Probably the two options that let you “upload” things will be appropriate to let you upload privkey.pem (for the private key) and fullchain.pem (for the certificate). Then you should be able to enable HTTPS for that site.
cPanel also has a feature called AutoSSL which, for most users, is far preferable to this method, because it will do everything for you automatically on the server side. If you generate the certificate locally as you’ve just done, you’ll need to repeat this process at least every 90 days because that’s when Let’s Encrypt certificates expire. I suggest most people try to use the AutoSSL feature instead of generating certificates locally, if at all possible, just because it will be so much more convenient if it works.
RE AutoSSL: I didn’t see it anywhere in InMotionHosting cPanel. IMH is notoriously unaccommodating when it comes to LetsEncrypt.
I managed to make progress since the original post wit the help of this link (in French) and made the following connections between the IMH page and the LetsEncrypt pem files:
For IMH’s “Private Keys” upload the privkey1.pem
For IMH’s “Certificates (CRT)”, upload cert1.pem
OR use IMH’s “Install and Manage SSL for your site (HTTPS)”. There you’ll find 3 inputs:
“Certificate: (CRT)”: Enter contents from cert1.pem.
“Private Key (KEY)”: Enter contents from privkey1.pem.
“Certificate Authority Bundle (CABUNDLE)” can leave blank or use fullchain1.pem
In following the above steps I was able to get one domain up and running with HTTPS://
I’ve also got a number of parked domains, went back and re-ran certbot, and all went well. I’ve got all the sites, original and parked up and running with LetEncrypt. (Thanks to you / the above postings)
Remaining questions:
I got a note when setting up that accessing mail[domains] via SSL will likely pull up a certificate prompt. I don’t use that domain, but in case it comes up, is the solution to include those in the CLI call:
(example: ~/letsencrypt/letsencrypt-auto --debug certonly --email [myemail]@[mydomain] -a manual --rsa-key-size 4096 -d [MyDomain] -d www[MyDomain] -d mail[MyDomain])?
(in other words mail[MyDomain] as one of the -d option entries)
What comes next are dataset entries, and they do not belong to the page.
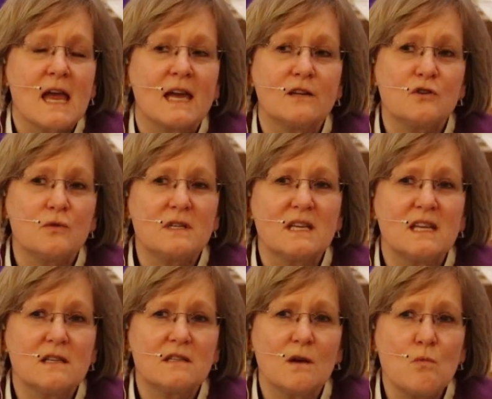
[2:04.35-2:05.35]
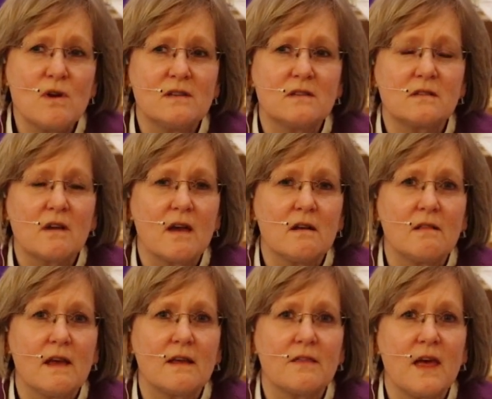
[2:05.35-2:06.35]
And so in some ways it's kind of
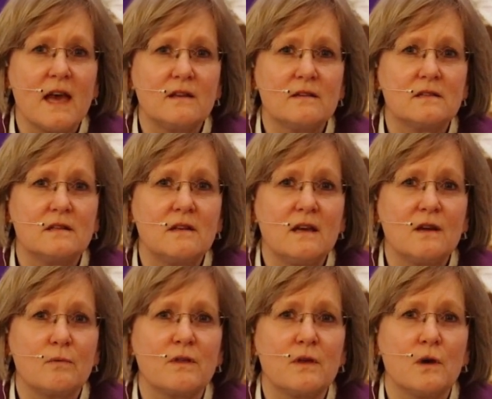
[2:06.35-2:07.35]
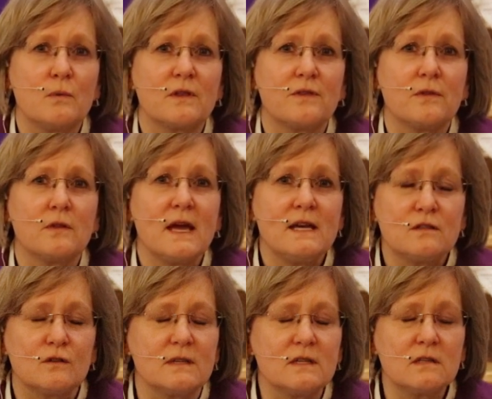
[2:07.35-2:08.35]
like that today with
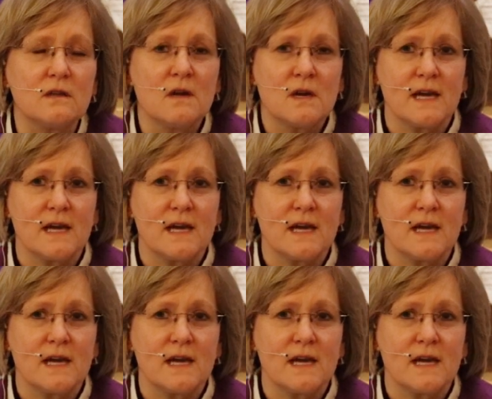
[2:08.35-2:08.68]
Lazarus.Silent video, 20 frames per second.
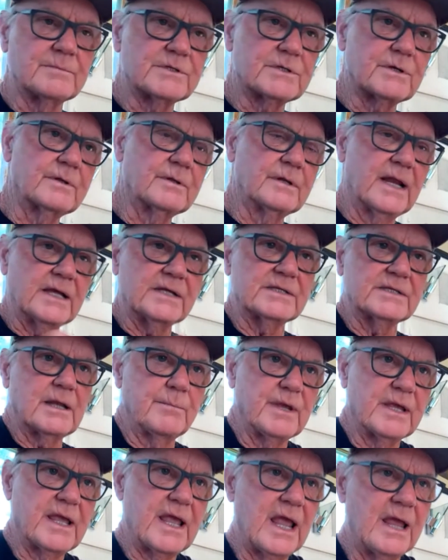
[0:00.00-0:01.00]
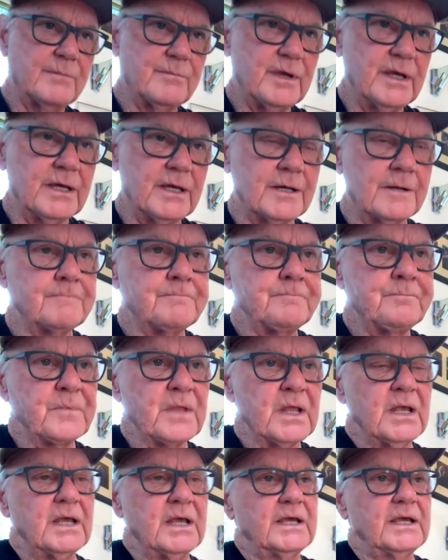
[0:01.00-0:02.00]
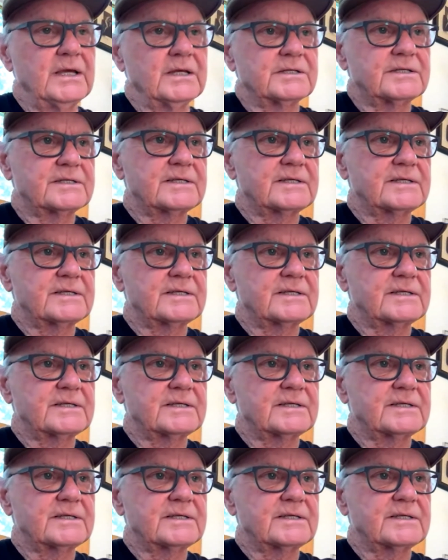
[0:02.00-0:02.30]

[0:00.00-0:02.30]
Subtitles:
So the next time he came in, he'dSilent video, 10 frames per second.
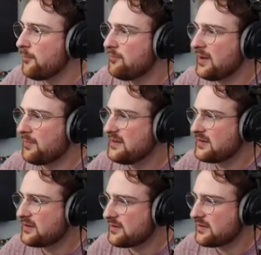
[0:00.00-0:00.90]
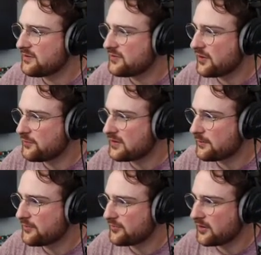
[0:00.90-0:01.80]
But basically this tone
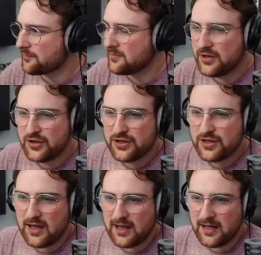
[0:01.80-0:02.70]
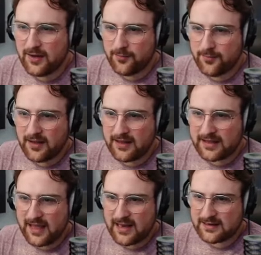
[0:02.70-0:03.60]
comes from,
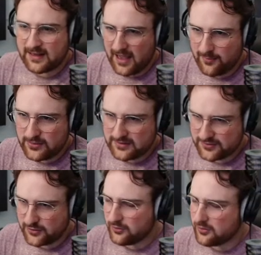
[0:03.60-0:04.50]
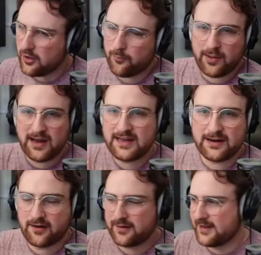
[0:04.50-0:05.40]
again, copying the solo, panning it
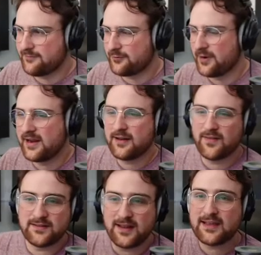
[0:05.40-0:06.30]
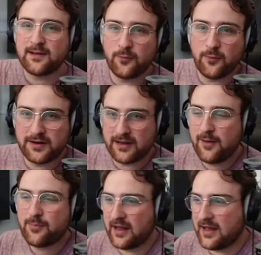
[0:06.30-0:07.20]
hard left, right, and then taking one
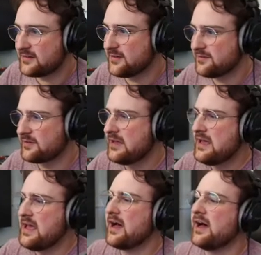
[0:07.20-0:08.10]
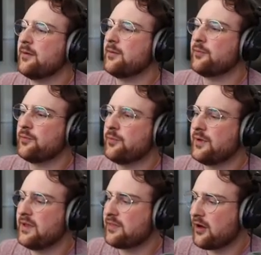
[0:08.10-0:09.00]
up an octave
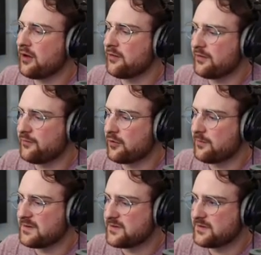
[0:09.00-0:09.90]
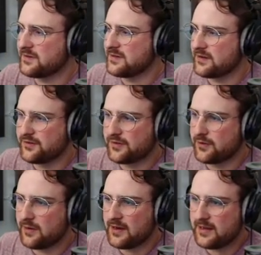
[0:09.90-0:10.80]
with all the formants still in there.
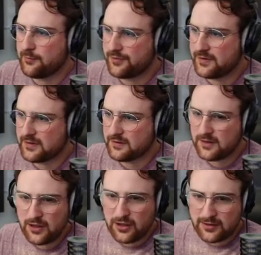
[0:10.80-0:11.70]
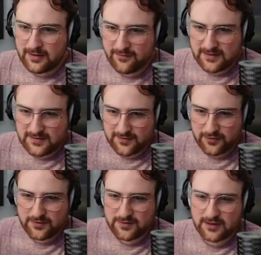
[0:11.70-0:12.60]
So on Ableton, you have these
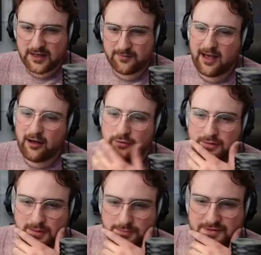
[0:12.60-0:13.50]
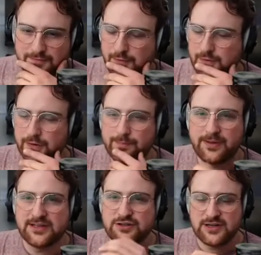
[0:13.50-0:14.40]
different algorithms for
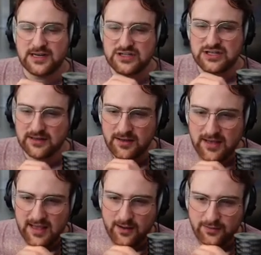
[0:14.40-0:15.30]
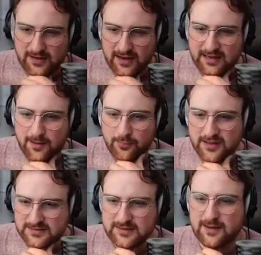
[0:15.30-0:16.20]
pitch changing. And we've got
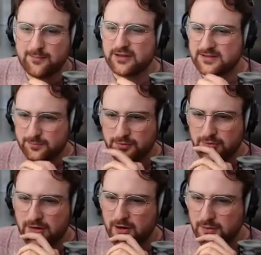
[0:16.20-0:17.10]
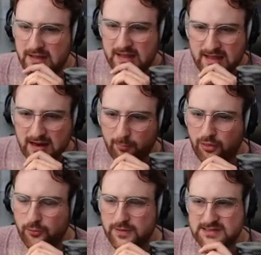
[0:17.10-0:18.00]
Complex Pro are
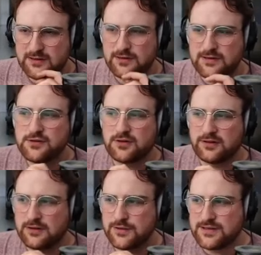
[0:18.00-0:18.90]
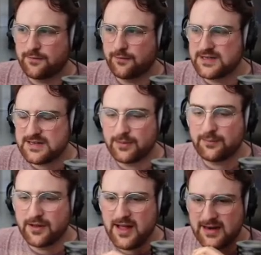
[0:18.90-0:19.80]
the ones that you would usually use for
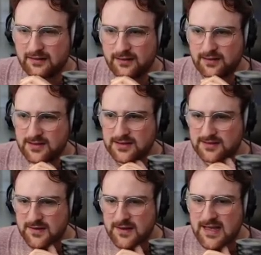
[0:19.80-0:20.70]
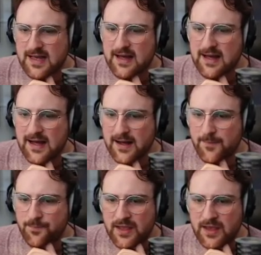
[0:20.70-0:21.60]
something melodic like this.
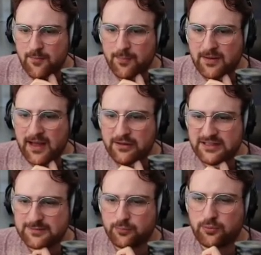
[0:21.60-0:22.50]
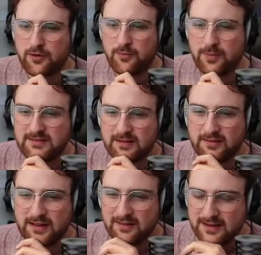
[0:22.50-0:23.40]
But Complex Pro
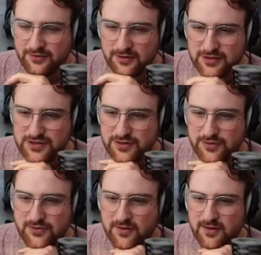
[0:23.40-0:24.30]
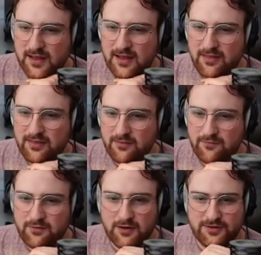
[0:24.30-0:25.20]
basically allows you to choose
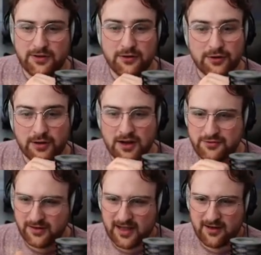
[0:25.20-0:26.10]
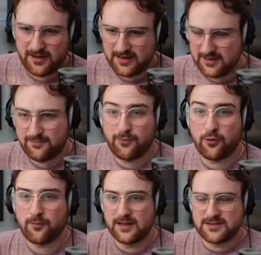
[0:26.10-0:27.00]
from 0 to 100 how many
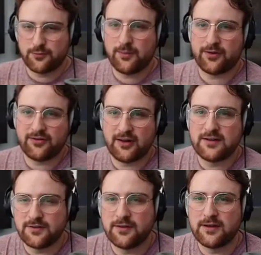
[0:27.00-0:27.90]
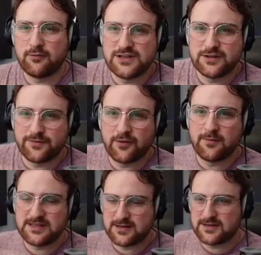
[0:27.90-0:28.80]
formants or what percentage of the original
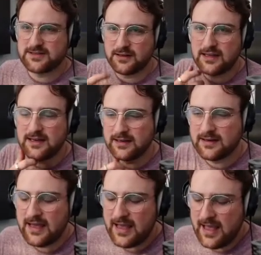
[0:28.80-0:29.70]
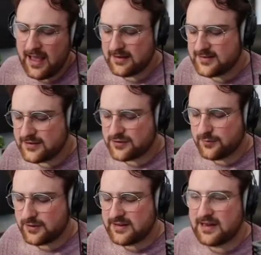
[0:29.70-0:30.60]
formants are still in it. And essentially
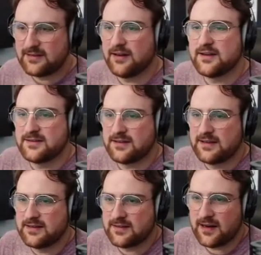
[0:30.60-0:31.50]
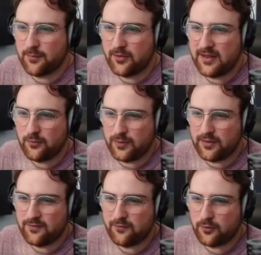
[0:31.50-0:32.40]
what that does is, and I'll play it with
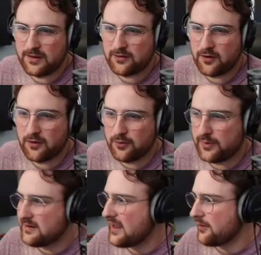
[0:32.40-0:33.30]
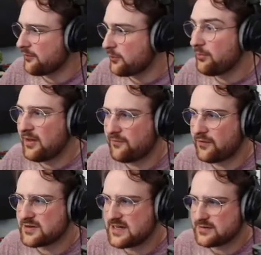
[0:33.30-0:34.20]
the formants all the way down. Well, I'll play it
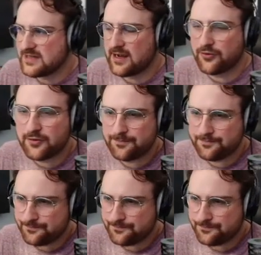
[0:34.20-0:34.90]
first how it sounds.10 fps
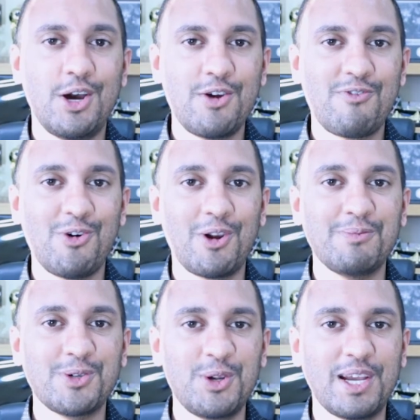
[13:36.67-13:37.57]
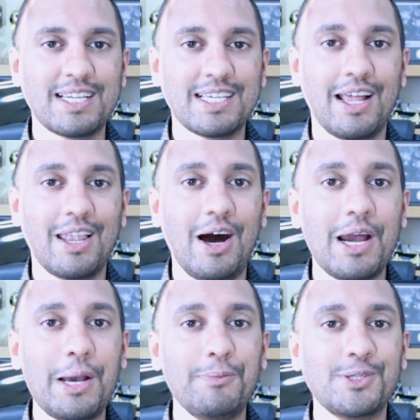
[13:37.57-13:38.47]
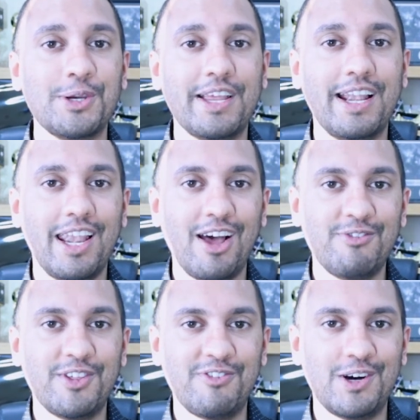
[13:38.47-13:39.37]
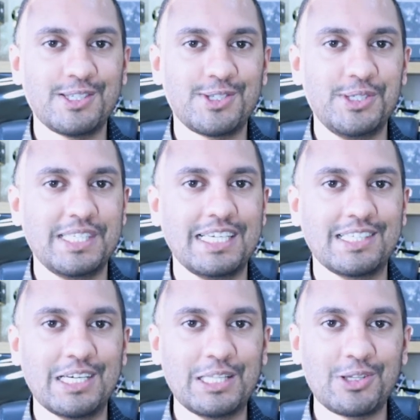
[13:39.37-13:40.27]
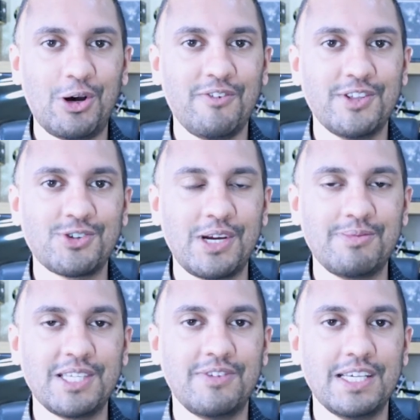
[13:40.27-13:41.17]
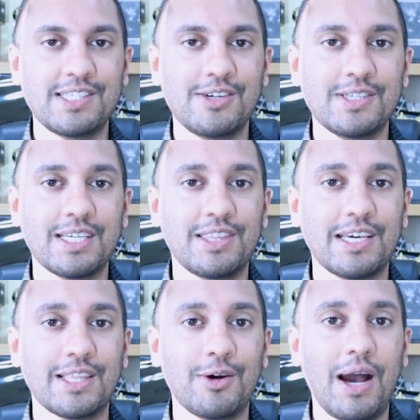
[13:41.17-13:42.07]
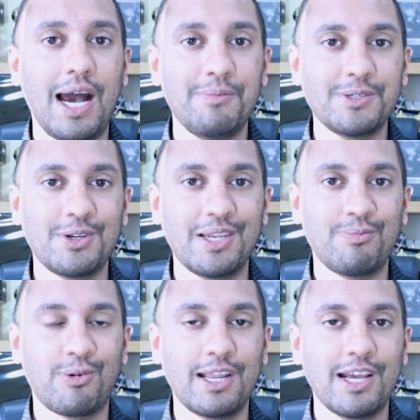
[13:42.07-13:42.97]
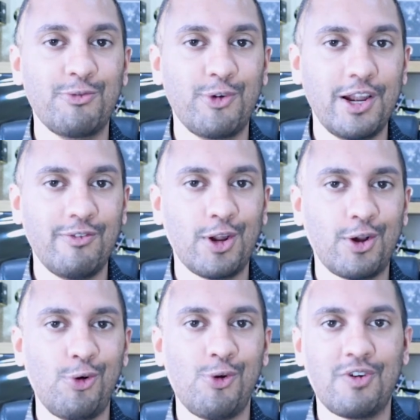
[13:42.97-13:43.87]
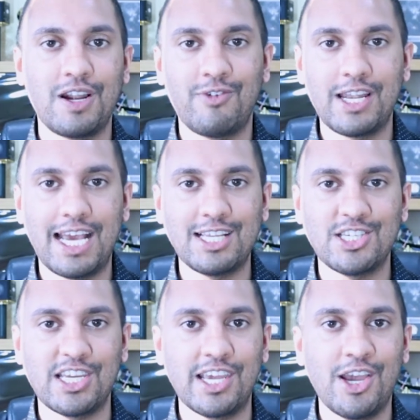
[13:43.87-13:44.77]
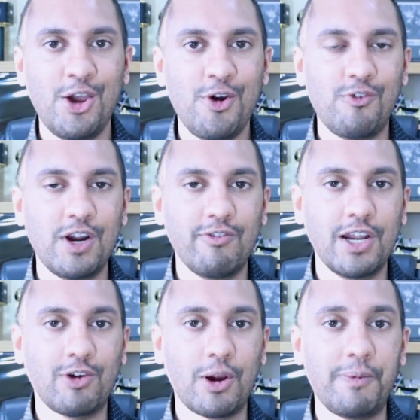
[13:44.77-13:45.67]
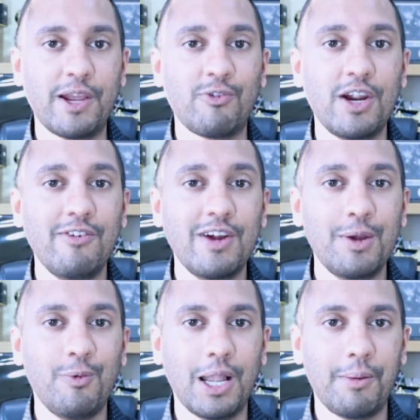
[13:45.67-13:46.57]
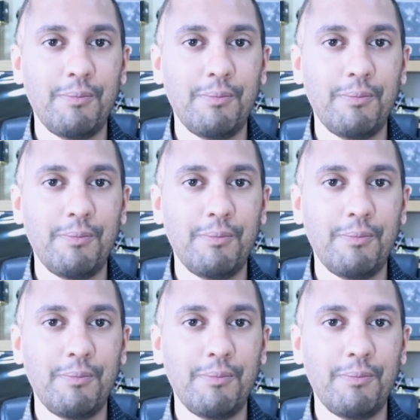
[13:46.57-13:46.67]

overall, I'm sure you can tell, I absolutely love the first 2 seasons of the Scream TV series. I think they were absolutely brilliant, really cool, really edgy, really gripping, really wellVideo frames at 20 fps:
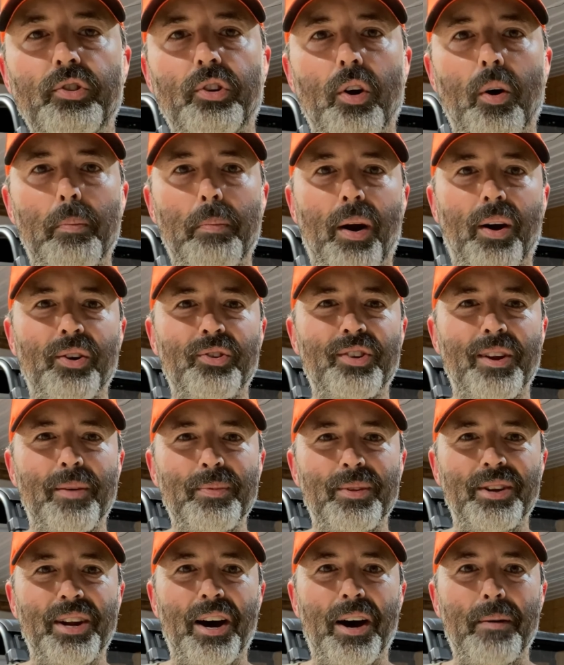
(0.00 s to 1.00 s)
you're going to burn
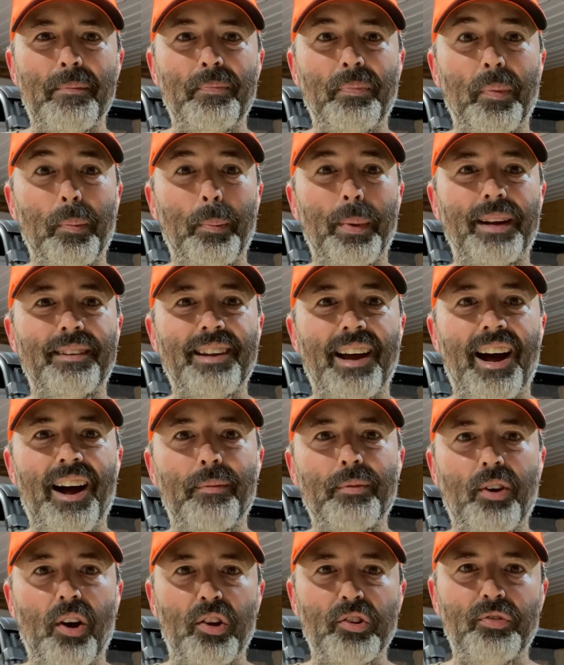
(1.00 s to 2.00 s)
something up big
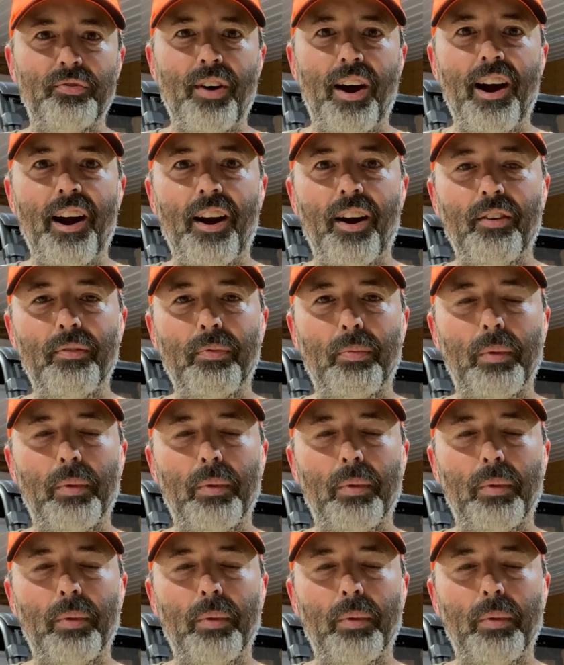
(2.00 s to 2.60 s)
time, cause fire,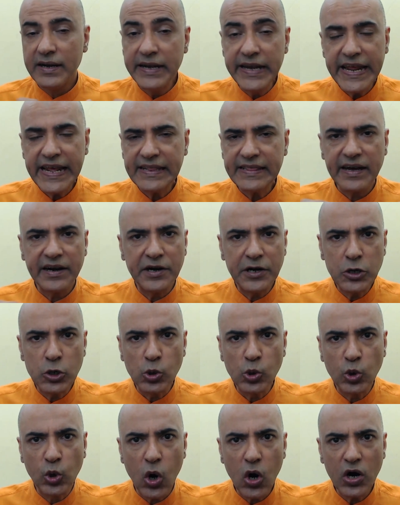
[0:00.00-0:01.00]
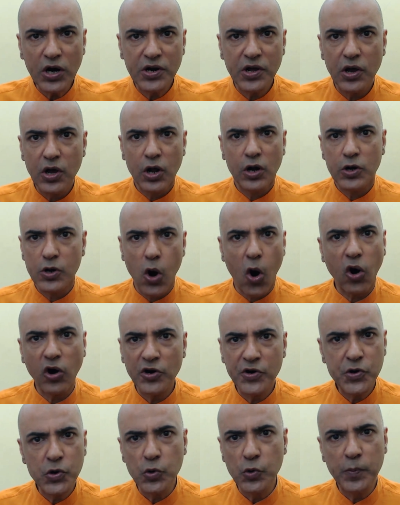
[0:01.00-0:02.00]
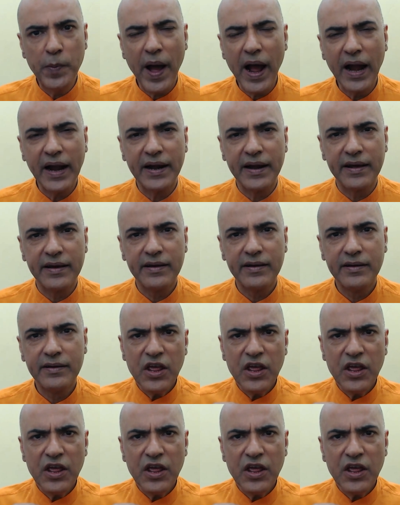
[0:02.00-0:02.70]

Neither too good nor too bad.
Great! You should be aware that if you didn't use either fullchain.pem or chain.pem, your configuration will be missing the intermediate certificate, which can cause problems with some browsers but not others. You could check with the site tester at https://www.ssllabs.com/.
Yes, that's right. The thing to be careful about here is that you will then also have to prove your control of the mail domain, in the same way that you proved your control of the others. That would require you to be able to create the /.well-known/acme-challenge on a web server running on that machine. But perhaps you don't currently have such a web server running there?
A CSR is a file that contains a request to a certificate authority to issue a certificate.
They are used internally by almost all CAs, but some CAs require users to generate them and some don't. Let's Encrypt also uses them internally, but most users using an automated client will not see the CSRs that were used behind the scenes.
The main use for CSRs with Let's Encrypt is if you have a device or hosting provider that generates its own keys (that doesn't allow or recommend for keys to be uploaded/imported). In that case, the device or hosting provider can also generate a CSR that requests to use its existing key. When that CSR is used to request a certificate from Let's Encrypt, the resulting issued certificate will refer to the appropriate public key for which the device or hosting provider already knows the private key. Then the certificate can be imported without the need to import a private key at the same time.
Thanks! Very helpful. I just ran the sslabs server test and got a B grade. I uninstalled then re-installed the certificate, filling in all three inputs under the IMH "Install and Manage SSL for your site (HTTPS)" page.
"fullchain.pem" was not accepted. Error was "The CA bundle does not match the certificate."
"chain.pem" was.
I re-ran the sslabs test and didn't see an improvement.
LMK if you have any insights there.
Additionally, looking to install this for a Filemaker Server host running at a location that only has an IP address, not a domain name. I'll test in a few moments but wanted to ask: can LetsEncrypt be set up IPs or does there have to be a domain name?
They might be expecting the files to be pre-combined in a different way... maybe you can see if you can find any documentation for what they're expecting. It's strange that if chain.pem was uploaded successfully you'd still see an intermediate certificate error, though. (Maybe you should make sure that SSL Labs is actually re-running the test and that you're not just seeing the previous time's results?)